The last couple of weeks have been quite odd. These have been the first two weeks of the
summer holidays and they have highlighted a couple of aspects of my life now
that I’d never had to consider before.
The first week saw me and daughter together. It was lovely having all this time with her,
especially after having instigated a minimum time allowance for screens. She is something of a gaming enthusiast and I
fully understand and appreciate how she loses herself in these worlds she
creates and plays within. I was the same
when I was her age. The only difference
was that I was engrossed in my Airfix soldiers and she is playing her games
whilst staring at a screen.
My summer holidays, when I was her age – in fact any school
holidays/weekends (after some involvement in sport)/days off from school –
went: breakfast, a bit of TV and, after having been told to go out and do
something less boring instead, I would go upstairs and refight World Wars One
and Two – mainly Two. I would disappear
into my bedroom for the day. Sometimes
me and my cousin would take the battle out into the garden. That would be it. From start of the holidays to the finish,
with a two week break to go to Porthcawl…although I would always find room in
my bag for a few platoons and a tank.
It is exactly the same as her and her gaming. She is engrossed in worlds she builds and
interacts in or in combat and battles online.
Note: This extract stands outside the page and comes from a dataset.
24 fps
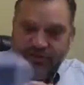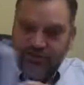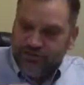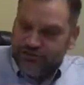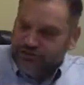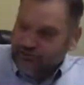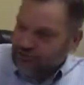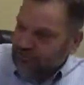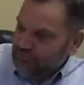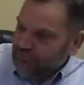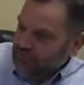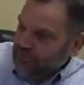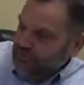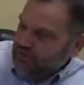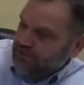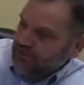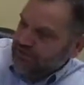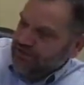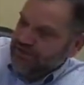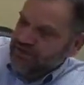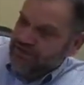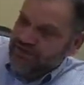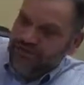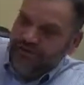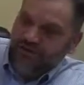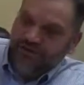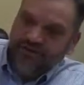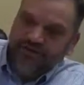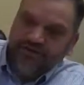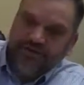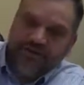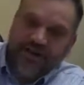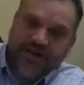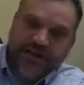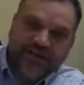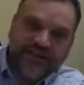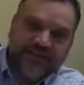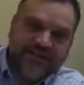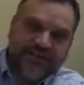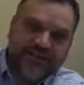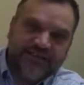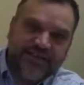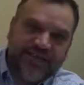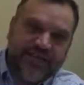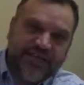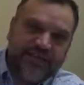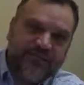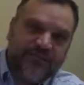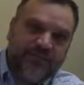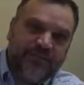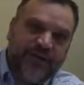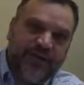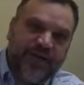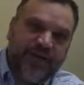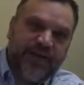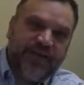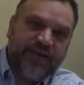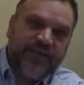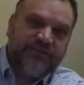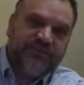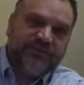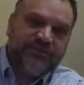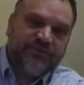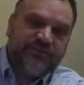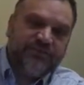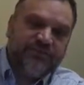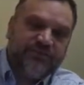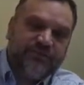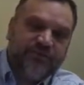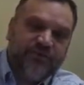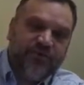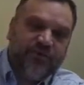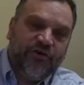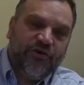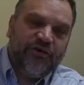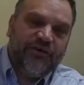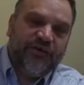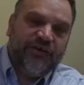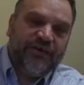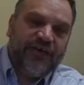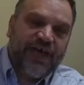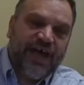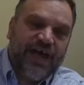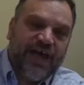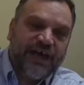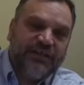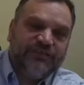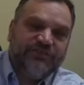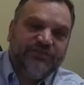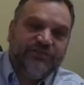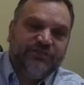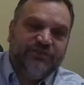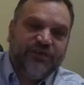So if you look here on the second page of the supporting docs,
She would spend all day doing this – she did for the first couple of
days of the holiday whilst I gave her her head and let her just come down from
quite a busy and involved term. Then I
told her she could only have a couple of hours a day on the machine.
She moaned.
Then she tried to irritate me into capitulation.
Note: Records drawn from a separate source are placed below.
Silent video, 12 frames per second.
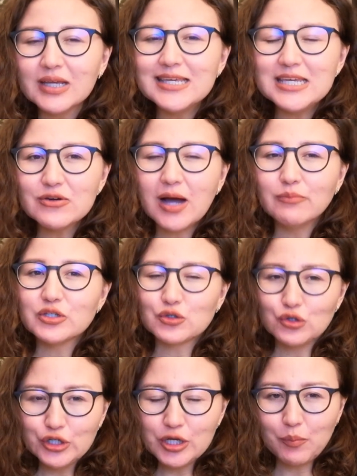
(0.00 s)
here comes a
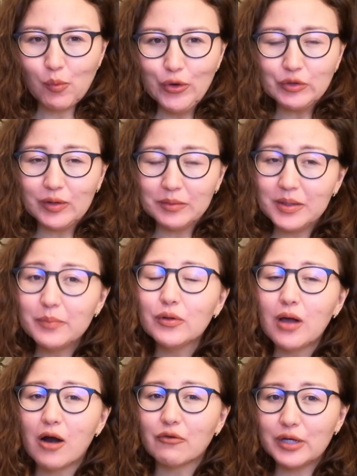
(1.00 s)
turning point when people
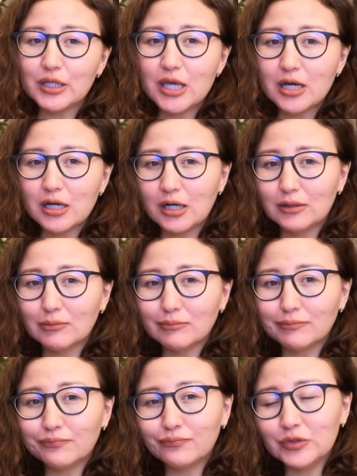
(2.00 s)
are really
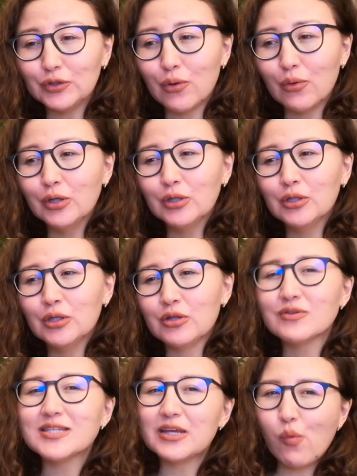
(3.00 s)
um, you know
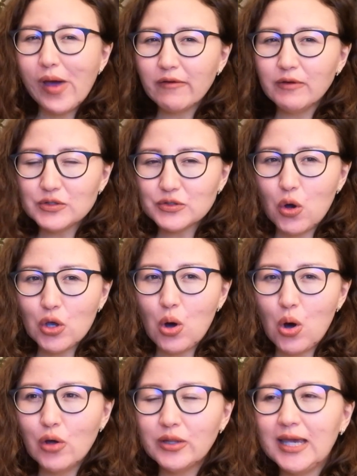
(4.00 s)
there's an awareness going
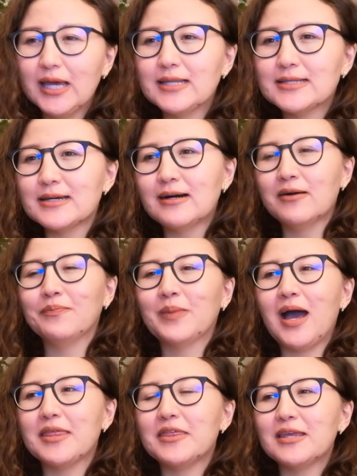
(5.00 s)
on and um,
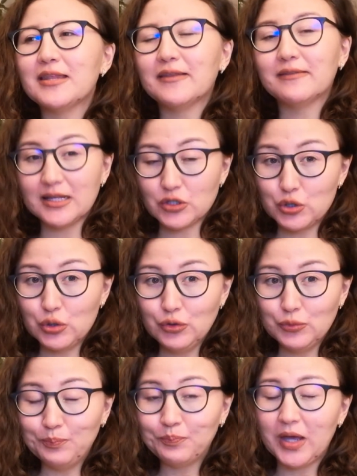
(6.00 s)
i think that that's
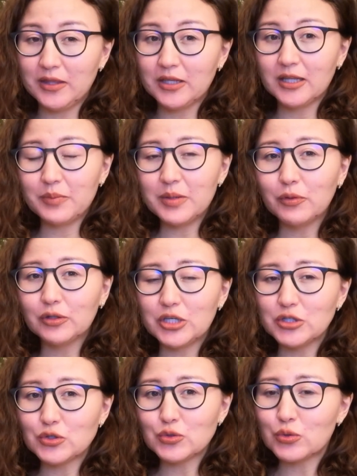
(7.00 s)
good i think that people
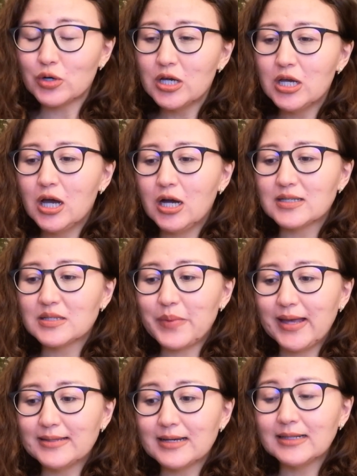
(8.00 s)
need to uh,
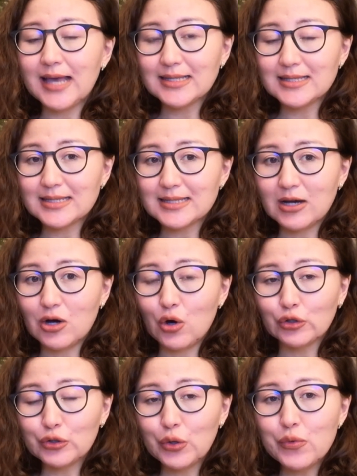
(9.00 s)
spend less uh,
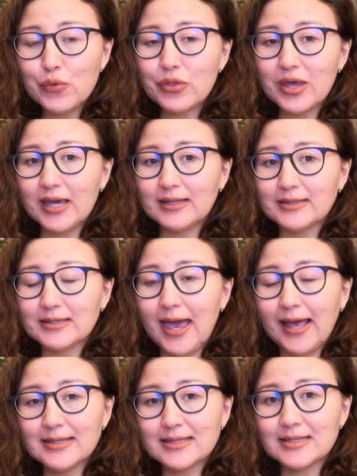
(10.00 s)
on clothes and
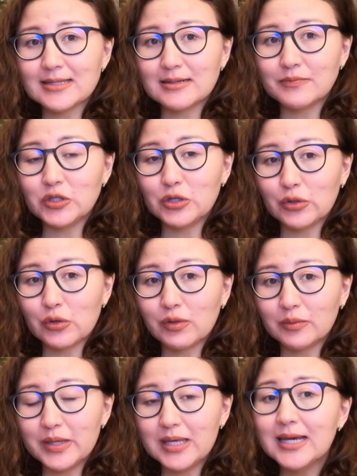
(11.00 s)
hence um, you know there
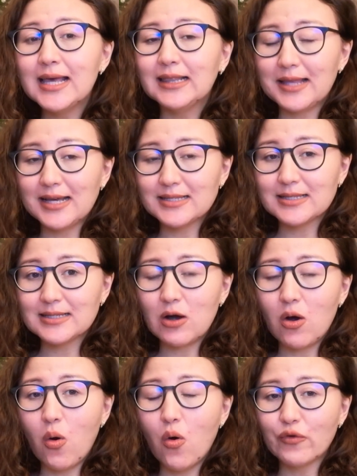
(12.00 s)
will be less
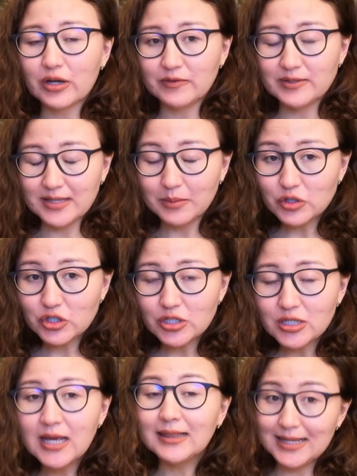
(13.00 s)
uh,
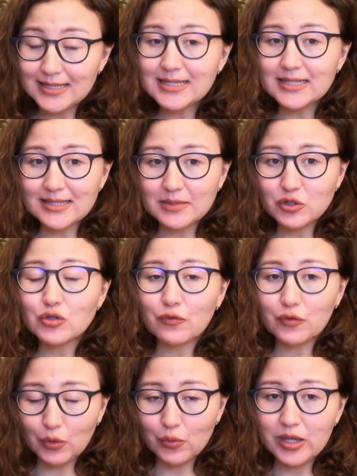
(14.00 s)
overconsumption less consumption
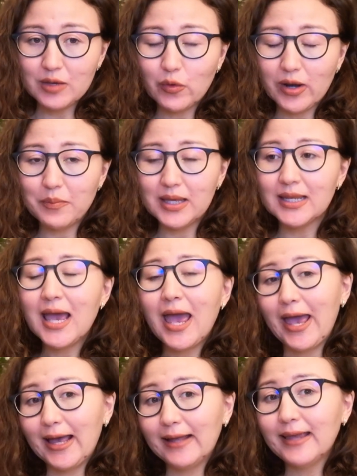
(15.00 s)
of clothing what i mean
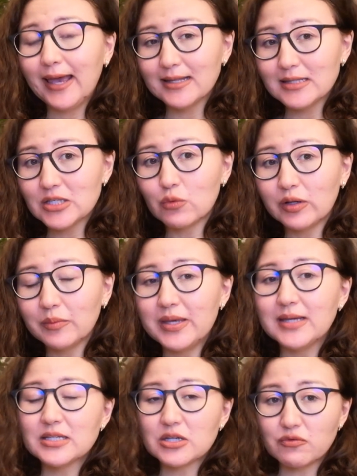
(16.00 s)
and hence there will
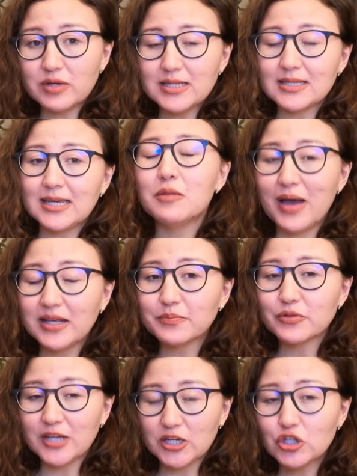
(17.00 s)
be a decrease in mass
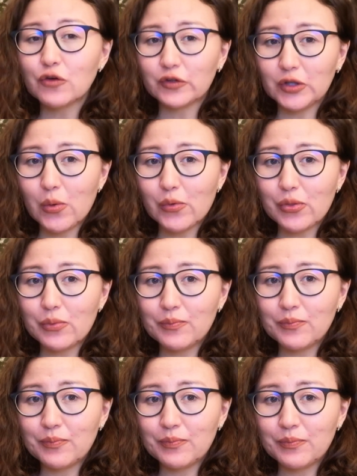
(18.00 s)
production of clothes
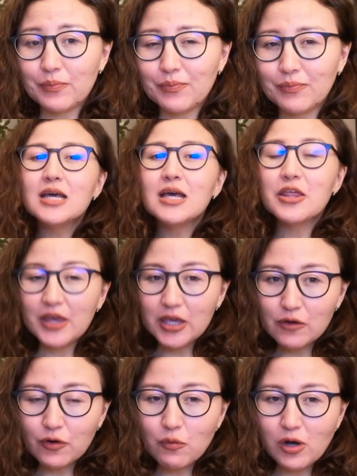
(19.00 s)

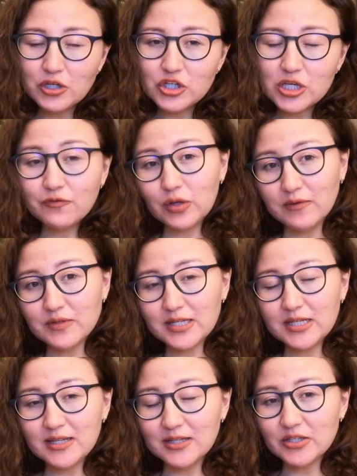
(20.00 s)
Thank you for watching. If you have
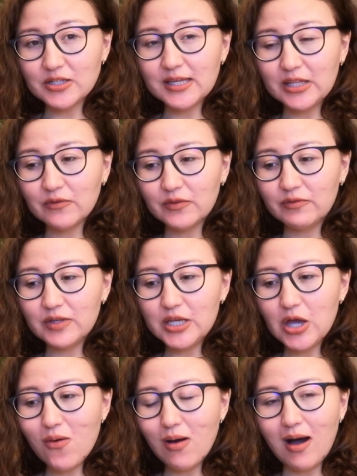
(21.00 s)
stayed until the end of the
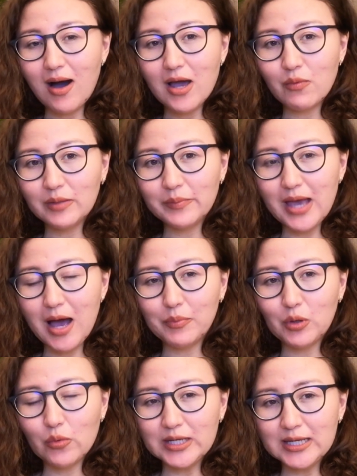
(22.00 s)
video, I will be
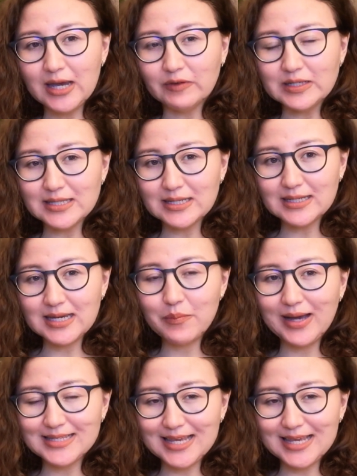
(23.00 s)
uploading every Sunday by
Then we started to go out and about and go for walks and
head to the park and stuff. Then she got
a hold of a book and pen and started doing some drawing and did a bit of
writing for her new school and stuff.
It’s been a good week. Lunch out
and about, or not. A quick in and out of
the library and stuff. Really
lovely. I’ve mentioned before that this
is the time where she’s still happy to hold hands as we walk down the road, or
not, it’s not a big thing but its not an embarrassing thing. She still laughs at the jokes and tries to be
appalled at my lameness but can’t help sniggering through the “Shut up!”
This week she is on holiday away. I’ve become quite lost without her.
I’m waking and doing all the routine stuff – the working ,
the exercise and that … still attempting to learn some German…Mein Deutsch ist
schlecht…sehr schlecht... and then I hit a wall.
I should be writing, prepping for work, reading. I’ve managed to proof one piece for a project
and read and sort of constructed a website for another project but I’ve lost
the drive, this week. The bit of why I’m doing it isn’t here and it’s knocked
me out of kilter. Silly really. I should be making the most of the time. This, for instance, has taken far too long to
write. Too many attempts. Too many days of thinking about it and not writing
anything. Instead I’ve been
procrastinating or prevaricating or, as it as described to me on Twitter today,
appsturbating (Thanks Bret Douglass). I’ve
been sitting in a morass of lethargy and I need to shake myself up.
I took the first step yesterday, Thursday. I got myself up and out and visited
Gloucester Cathedral. Beautiful. I managed to complete this. I have further website ideas in mind now and
shall be on to them tout and suite. Of
course, It is Friday today and so the week of daughter away comes to a
close. I’m back with her next week and
all this time will have gone away.
Ironic. In fact, there must be a
German word to describe it somewhere?